:: DATASET RECORDS ::
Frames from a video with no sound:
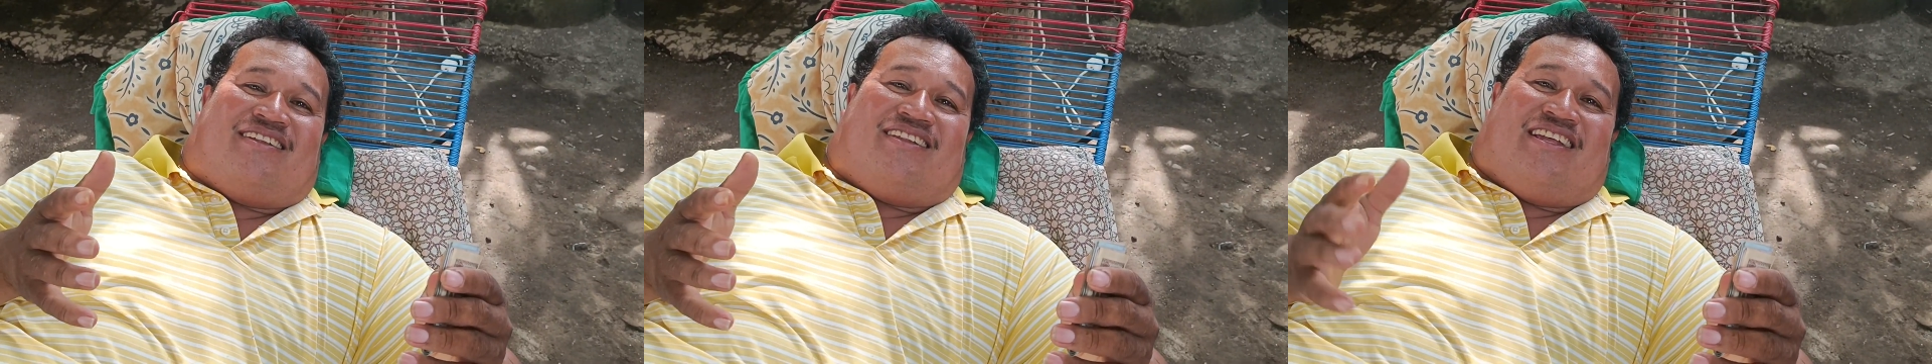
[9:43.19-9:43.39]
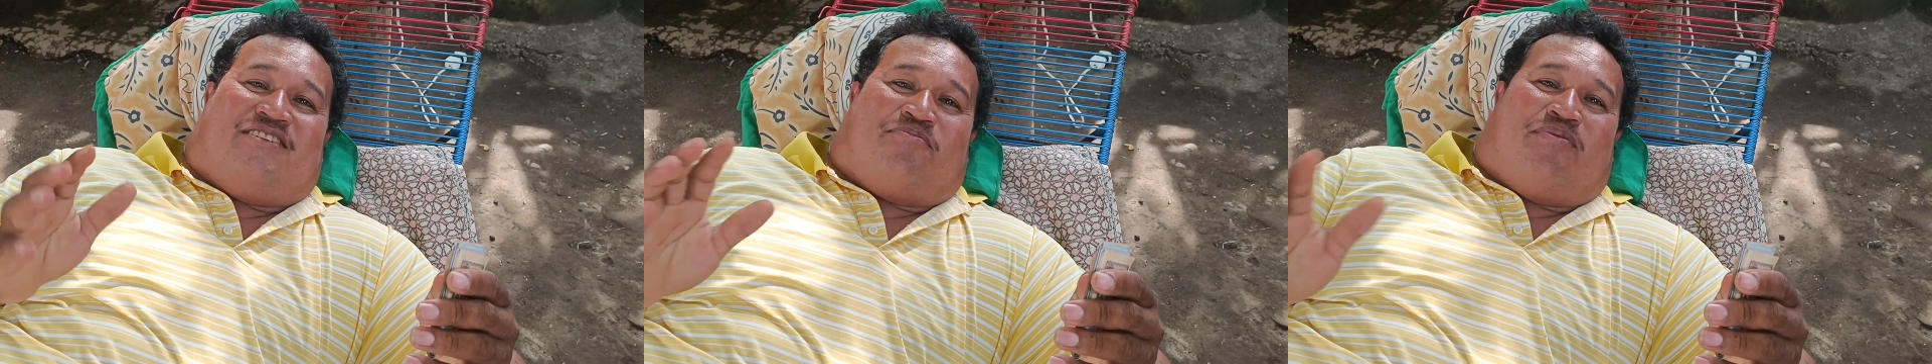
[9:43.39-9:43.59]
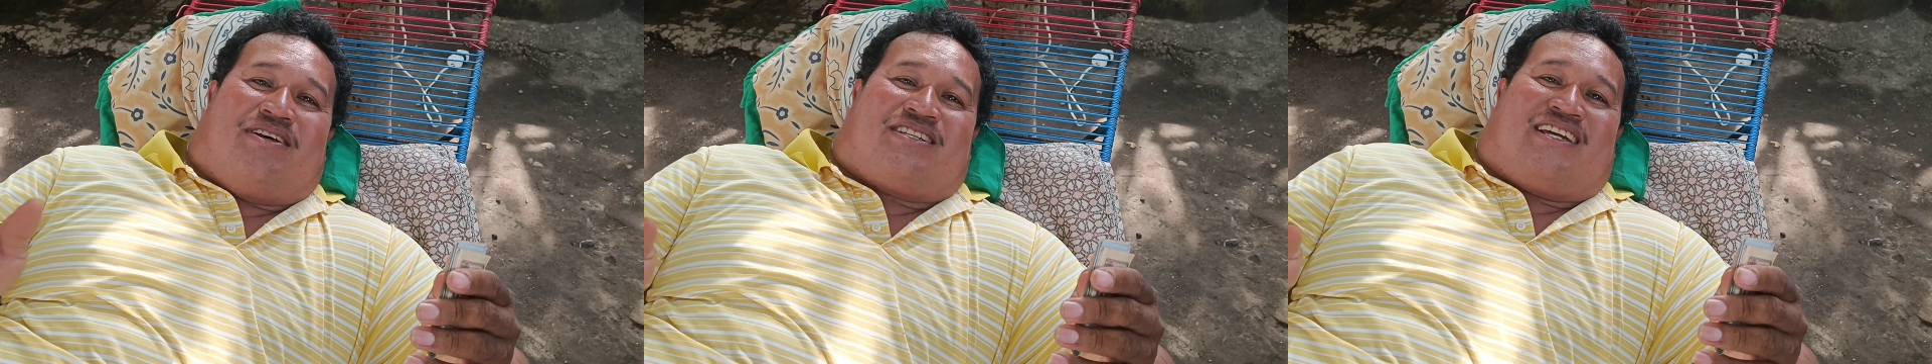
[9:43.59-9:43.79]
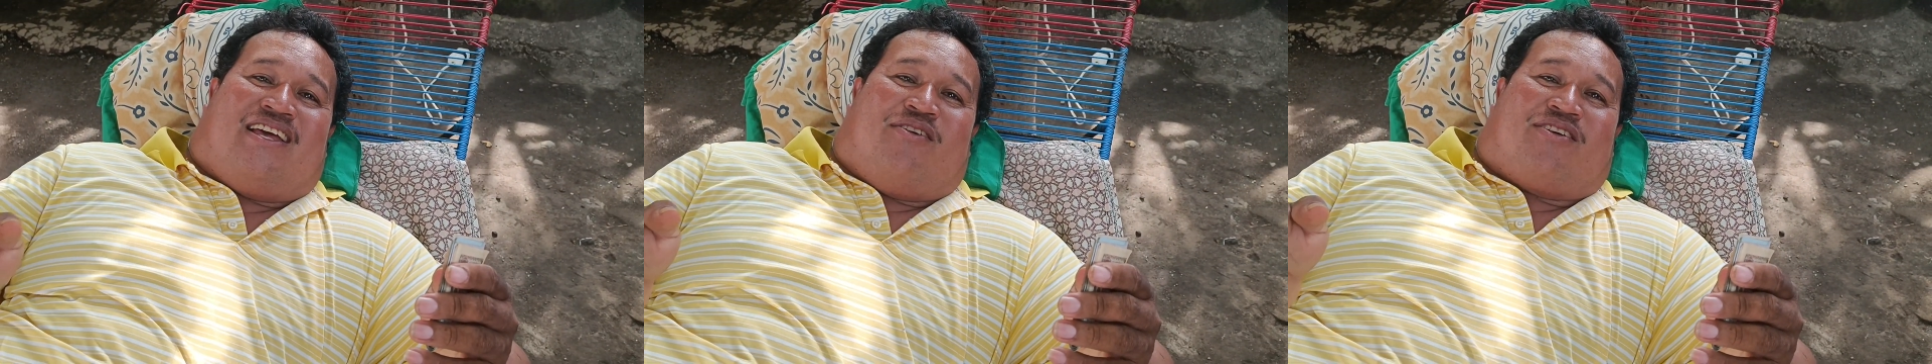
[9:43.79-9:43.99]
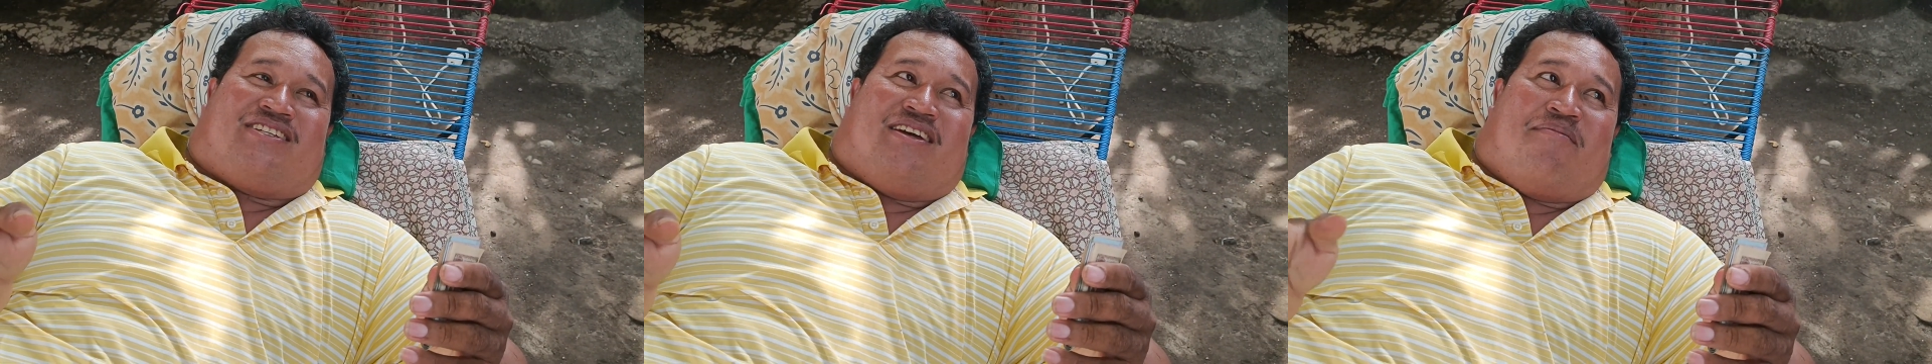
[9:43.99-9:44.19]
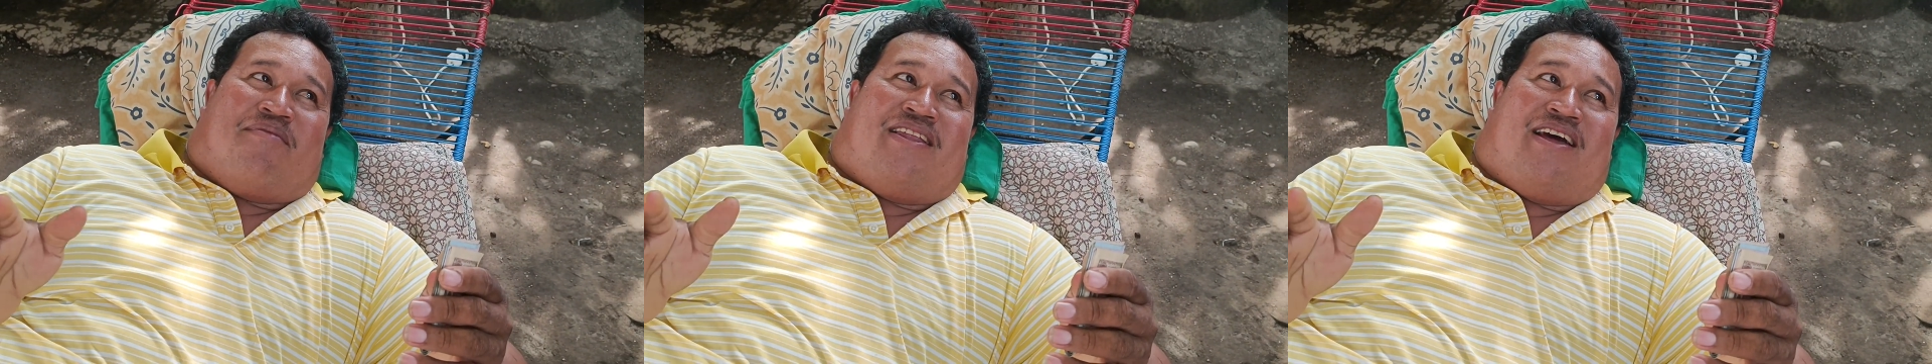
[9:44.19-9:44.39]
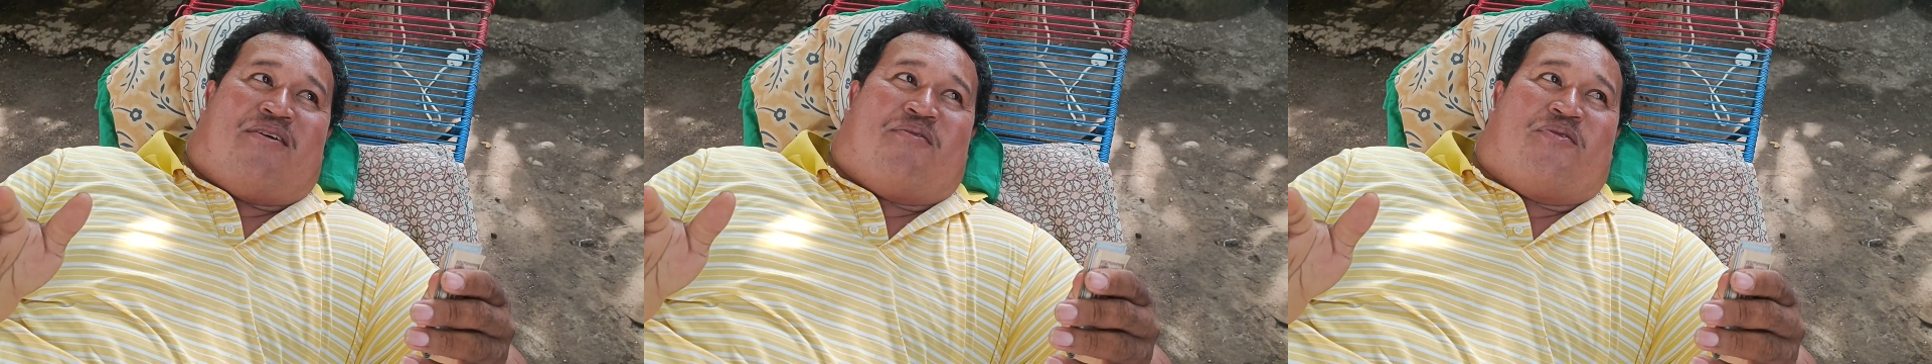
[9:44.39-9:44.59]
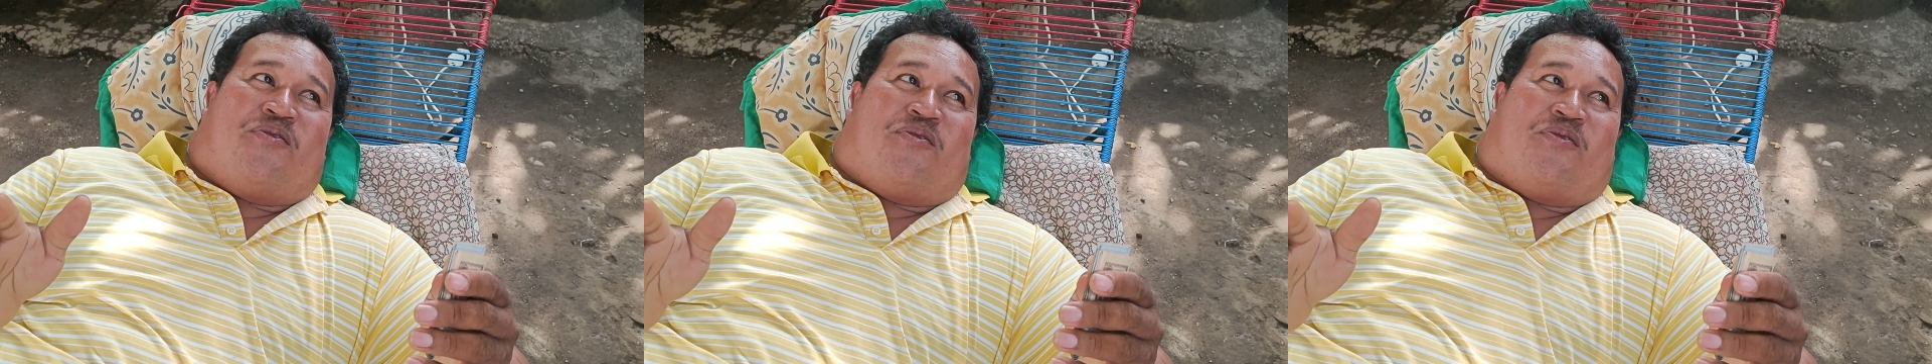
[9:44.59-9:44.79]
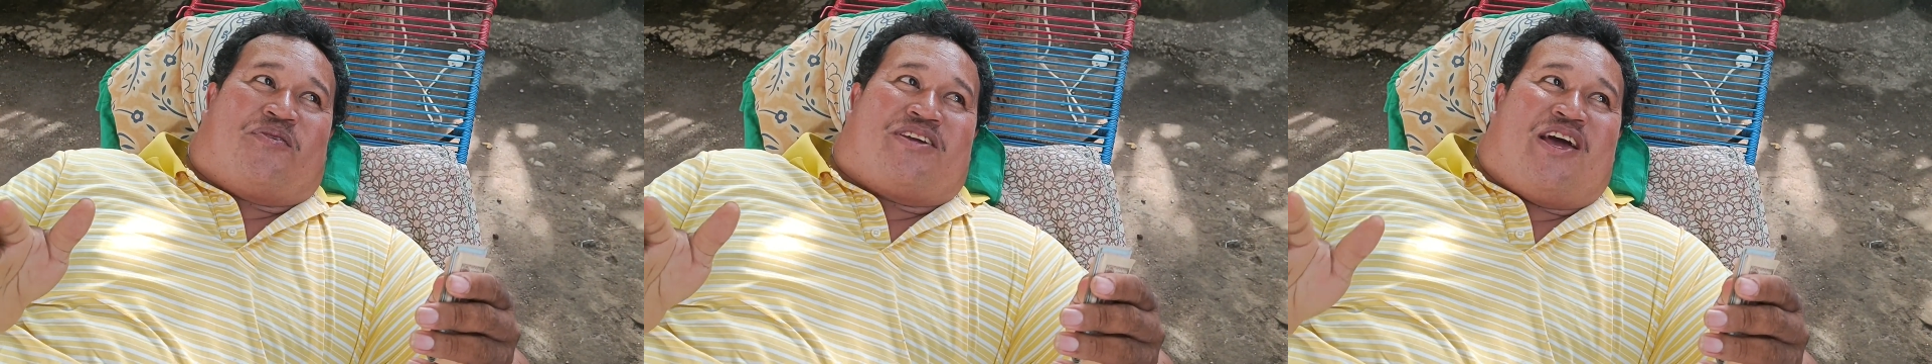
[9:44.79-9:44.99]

después que lo examina uno,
:::
**THE PROBLEM:** Give back, word for word, the lines from the line that contains "[9:43.59-9:43.79]" through the last line of the records, with no pictures and nothing else.

**OUTPUT FOR THIS EXERCISE:**
[9:43.59-9:43.79]
[9:43.79-9:43.99]
[9:43.99-9:44.19]
[9:44.19-9:44.39]
[9:44.39-9:44.59]
[9:44.59-9:44.79]
[9:44.79-9:44.99]

después que lo examina uno,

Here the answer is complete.